> Exercise materials:
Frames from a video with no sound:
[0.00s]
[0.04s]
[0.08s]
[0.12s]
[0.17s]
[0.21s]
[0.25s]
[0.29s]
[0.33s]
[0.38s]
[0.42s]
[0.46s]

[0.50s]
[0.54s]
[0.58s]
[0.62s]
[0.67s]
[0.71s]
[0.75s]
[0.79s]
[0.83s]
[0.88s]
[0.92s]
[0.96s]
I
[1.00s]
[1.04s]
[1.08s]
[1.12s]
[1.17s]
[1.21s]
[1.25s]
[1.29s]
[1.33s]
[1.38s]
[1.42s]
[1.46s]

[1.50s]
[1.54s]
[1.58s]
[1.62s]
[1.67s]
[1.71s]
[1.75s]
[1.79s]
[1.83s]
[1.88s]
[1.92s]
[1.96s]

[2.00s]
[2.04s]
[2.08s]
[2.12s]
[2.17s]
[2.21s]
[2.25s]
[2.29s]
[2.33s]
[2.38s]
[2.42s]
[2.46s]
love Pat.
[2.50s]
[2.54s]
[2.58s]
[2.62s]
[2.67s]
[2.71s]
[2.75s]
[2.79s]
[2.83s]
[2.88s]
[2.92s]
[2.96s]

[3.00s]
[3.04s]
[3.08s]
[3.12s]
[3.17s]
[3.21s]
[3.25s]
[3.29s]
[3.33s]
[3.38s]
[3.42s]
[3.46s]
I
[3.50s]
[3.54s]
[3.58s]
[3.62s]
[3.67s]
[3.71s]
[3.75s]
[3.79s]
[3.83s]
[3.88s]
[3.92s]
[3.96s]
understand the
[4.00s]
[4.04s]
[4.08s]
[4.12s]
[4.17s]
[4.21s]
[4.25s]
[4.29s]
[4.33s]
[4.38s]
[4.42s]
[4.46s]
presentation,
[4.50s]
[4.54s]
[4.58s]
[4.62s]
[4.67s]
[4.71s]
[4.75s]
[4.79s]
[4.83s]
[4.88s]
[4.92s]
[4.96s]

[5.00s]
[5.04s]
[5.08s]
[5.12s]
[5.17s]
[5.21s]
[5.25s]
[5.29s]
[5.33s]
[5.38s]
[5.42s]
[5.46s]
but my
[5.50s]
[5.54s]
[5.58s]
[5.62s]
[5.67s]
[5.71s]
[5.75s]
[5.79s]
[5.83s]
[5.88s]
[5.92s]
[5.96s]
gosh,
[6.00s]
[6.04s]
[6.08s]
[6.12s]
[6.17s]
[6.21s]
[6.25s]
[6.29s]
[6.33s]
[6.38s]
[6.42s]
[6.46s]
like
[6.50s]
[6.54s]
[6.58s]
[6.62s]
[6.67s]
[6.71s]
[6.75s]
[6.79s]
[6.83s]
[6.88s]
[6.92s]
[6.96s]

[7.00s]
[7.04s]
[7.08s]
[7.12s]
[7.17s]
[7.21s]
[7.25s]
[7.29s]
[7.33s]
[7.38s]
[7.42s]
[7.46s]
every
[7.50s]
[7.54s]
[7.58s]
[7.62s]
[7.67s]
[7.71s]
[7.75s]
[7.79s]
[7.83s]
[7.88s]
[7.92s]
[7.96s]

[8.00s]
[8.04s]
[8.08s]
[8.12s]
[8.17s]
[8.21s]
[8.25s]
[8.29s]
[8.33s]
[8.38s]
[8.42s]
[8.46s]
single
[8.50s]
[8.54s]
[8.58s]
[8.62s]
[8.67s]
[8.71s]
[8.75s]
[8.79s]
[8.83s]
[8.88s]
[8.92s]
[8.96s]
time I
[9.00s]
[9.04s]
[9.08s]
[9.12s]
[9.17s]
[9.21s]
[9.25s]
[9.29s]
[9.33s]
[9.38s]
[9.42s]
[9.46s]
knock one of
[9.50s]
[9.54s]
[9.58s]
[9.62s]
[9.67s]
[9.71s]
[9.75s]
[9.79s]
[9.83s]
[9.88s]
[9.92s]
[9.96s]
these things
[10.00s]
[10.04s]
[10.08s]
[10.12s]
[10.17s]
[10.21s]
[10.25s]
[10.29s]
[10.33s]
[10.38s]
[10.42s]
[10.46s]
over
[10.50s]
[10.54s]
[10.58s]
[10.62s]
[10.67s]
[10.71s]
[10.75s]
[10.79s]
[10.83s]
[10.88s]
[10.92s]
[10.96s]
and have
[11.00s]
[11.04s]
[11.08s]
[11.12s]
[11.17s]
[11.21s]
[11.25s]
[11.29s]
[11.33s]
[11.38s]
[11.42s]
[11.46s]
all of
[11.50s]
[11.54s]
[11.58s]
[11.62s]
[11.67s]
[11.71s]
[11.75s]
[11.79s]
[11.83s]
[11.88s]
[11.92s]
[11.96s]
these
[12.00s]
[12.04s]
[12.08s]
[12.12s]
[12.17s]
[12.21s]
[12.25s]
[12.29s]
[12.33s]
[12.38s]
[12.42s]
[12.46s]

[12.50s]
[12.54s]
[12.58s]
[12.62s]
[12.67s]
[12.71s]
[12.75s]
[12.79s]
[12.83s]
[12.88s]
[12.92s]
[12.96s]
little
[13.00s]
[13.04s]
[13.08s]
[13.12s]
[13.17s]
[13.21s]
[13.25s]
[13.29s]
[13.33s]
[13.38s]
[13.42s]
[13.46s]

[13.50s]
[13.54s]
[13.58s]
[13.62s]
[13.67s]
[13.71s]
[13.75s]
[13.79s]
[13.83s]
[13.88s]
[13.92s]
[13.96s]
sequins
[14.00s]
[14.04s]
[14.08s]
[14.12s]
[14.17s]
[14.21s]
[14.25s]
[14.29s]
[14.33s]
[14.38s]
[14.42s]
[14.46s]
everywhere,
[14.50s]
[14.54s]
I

> The problem: All of the material above should be reproduced exactly.

> Task answer:
Frames from a video with no sound:
[0.00s]
[0.04s]
[0.08s]
[0.12s]
[0.17s]
[0.21s]
[0.25s]
[0.29s]
[0.33s]
[0.38s]
[0.42s]
[0.46s]

[0.50s]
[0.54s]
[0.58s]
[0.62s]
[0.67s]
[0.71s]
[0.75s]
[0.79s]
[0.83s]
[0.88s]
[0.92s]
[0.96s]
I
[1.00s]
[1.04s]
[1.08s]
[1.12s]
[1.17s]
[1.21s]
[1.25s]
[1.29s]
[1.33s]
[1.38s]
[1.42s]
[1.46s]

[1.50s]
[1.54s]
[1.58s]
[1.62s]
[1.67s]
[1.71s]
[1.75s]
[1.79s]
[1.83s]
[1.88s]
[1.92s]
[1.96s]

[2.00s]
[2.04s]
[2.08s]
[2.12s]
[2.17s]
[2.21s]
[2.25s]
[2.29s]
[2.33s]
[2.38s]
[2.42s]
[2.46s]
love Pat.
[2.50s]
[2.54s]
[2.58s]
[2.62s]
[2.67s]
[2.71s]
[2.75s]
[2.79s]
[2.83s]
[2.88s]
[2.92s]
[2.96s]

[3.00s]
[3.04s]
[3.08s]
[3.12s]
[3.17s]
[3.21s]
[3.25s]
[3.29s]
[3.33s]
[3.38s]
[3.42s]
[3.46s]
I
[3.50s]
[3.54s]
[3.58s]
[3.62s]
[3.67s]
[3.71s]
[3.75s]
[3.79s]
[3.83s]
[3.88s]
[3.92s]
[3.96s]
understand the
[4.00s]
[4.04s]
[4.08s]
[4.12s]
[4.17s]
[4.21s]
[4.25s]
[4.29s]
[4.33s]
[4.38s]
[4.42s]
[4.46s]
presentation,
[4.50s]
[4.54s]
[4.58s]
[4.62s]
[4.67s]
[4.71s]
[4.75s]
[4.79s]
[4.83s]
[4.88s]
[4.92s]
[4.96s]

[5.00s]
[5.04s]
[5.08s]
[5.12s]
[5.17s]
[5.21s]
[5.25s]
[5.29s]
[5.33s]
[5.38s]
[5.42s]
[5.46s]
but my
[5.50s]
[5.54s]
[5.58s]
[5.62s]
[5.67s]
[5.71s]
[5.75s]
[5.79s]
[5.83s]
[5.88s]
[5.92s]
[5.96s]
gosh,
[6.00s]
[6.04s]
[6.08s]
[6.12s]
[6.17s]
[6.21s]
[6.25s]
[6.29s]
[6.33s]
[6.38s]
[6.42s]
[6.46s]
like
[6.50s]
[6.54s]
[6.58s]
[6.62s]
[6.67s]
[6.71s]
[6.75s]
[6.79s]
[6.83s]
[6.88s]
[6.92s]
[6.96s]

[7.00s]
[7.04s]
[7.08s]
[7.12s]
[7.17s]
[7.21s]
[7.25s]
[7.29s]
[7.33s]
[7.38s]
[7.42s]
[7.46s]
every
[7.50s]
[7.54s]
[7.58s]
[7.62s]
[7.67s]
[7.71s]
[7.75s]
[7.79s]
[7.83s]
[7.88s]
[7.92s]
[7.96s]

[8.00s]
[8.04s]
[8.08s]
[8.12s]
[8.17s]
[8.21s]
[8.25s]
[8.29s]
[8.33s]
[8.38s]
[8.42s]
[8.46s]
single
[8.50s]
[8.54s]
[8.58s]
[8.62s]
[8.67s]
[8.71s]
[8.75s]
[8.79s]
[8.83s]
[8.88s]
[8.92s]
[8.96s]
time I
[9.00s]
[9.04s]
[9.08s]
[9.12s]
[9.17s]
[9.21s]
[9.25s]
[9.29s]
[9.33s]
[9.38s]
[9.42s]
[9.46s]
knock one of
[9.50s]
[9.54s]
[9.58s]
[9.62s]
[9.67s]
[9.71s]
[9.75s]
[9.79s]
[9.83s]
[9.88s]
[9.92s]
[9.96s]
these things
[10.00s]
[10.04s]
[10.08s]
[10.12s]
[10.17s]
[10.21s]
[10.25s]
[10.29s]
[10.33s]
[10.38s]
[10.42s]
[10.46s]
over
[10.50s]
[10.54s]
[10.58s]
[10.62s]
[10.67s]
[10.71s]
[10.75s]
[10.79s]
[10.83s]
[10.88s]
[10.92s]
[10.96s]
and have
[11.00s]
[11.04s]
[11.08s]
[11.12s]
[11.17s]
[11.21s]
[11.25s]
[11.29s]
[11.33s]
[11.38s]
[11.42s]
[11.46s]
all of
[11.50s]
[11.54s]
[11.58s]
[11.62s]
[11.67s]
[11.71s]
[11.75s]
[11.79s]
[11.83s]
[11.88s]
[11.92s]
[11.96s]
these
[12.00s]
[12.04s]
[12.08s]
[12.12s]
[12.17s]
[12.21s]
[12.25s]
[12.29s]
[12.33s]
[12.38s]
[12.42s]
[12.46s]

[12.50s]
[12.54s]
[12.58s]
[12.62s]
[12.67s]
[12.71s]
[12.75s]
[12.79s]
[12.83s]
[12.88s]
[12.92s]
[12.96s]
little
[13.00s]
[13.04s]
[13.08s]
[13.12s]
[13.17s]
[13.21s]
[13.25s]
[13.29s]
[13.33s]
[13.38s]
[13.42s]
[13.46s]

[13.50s]
[13.54s]
[13.58s]
[13.62s]
[13.67s]
[13.71s]
[13.75s]
[13.79s]
[13.83s]
[13.88s]
[13.92s]
[13.96s]
sequins
[14.00s]
[14.04s]
[14.08s]
[14.12s]
[14.17s]
[14.21s]
[14.25s]
[14.29s]
[14.33s]
[14.38s]
[14.42s]
[14.46s]
everywhere,
[14.50s]
[14.54s]
I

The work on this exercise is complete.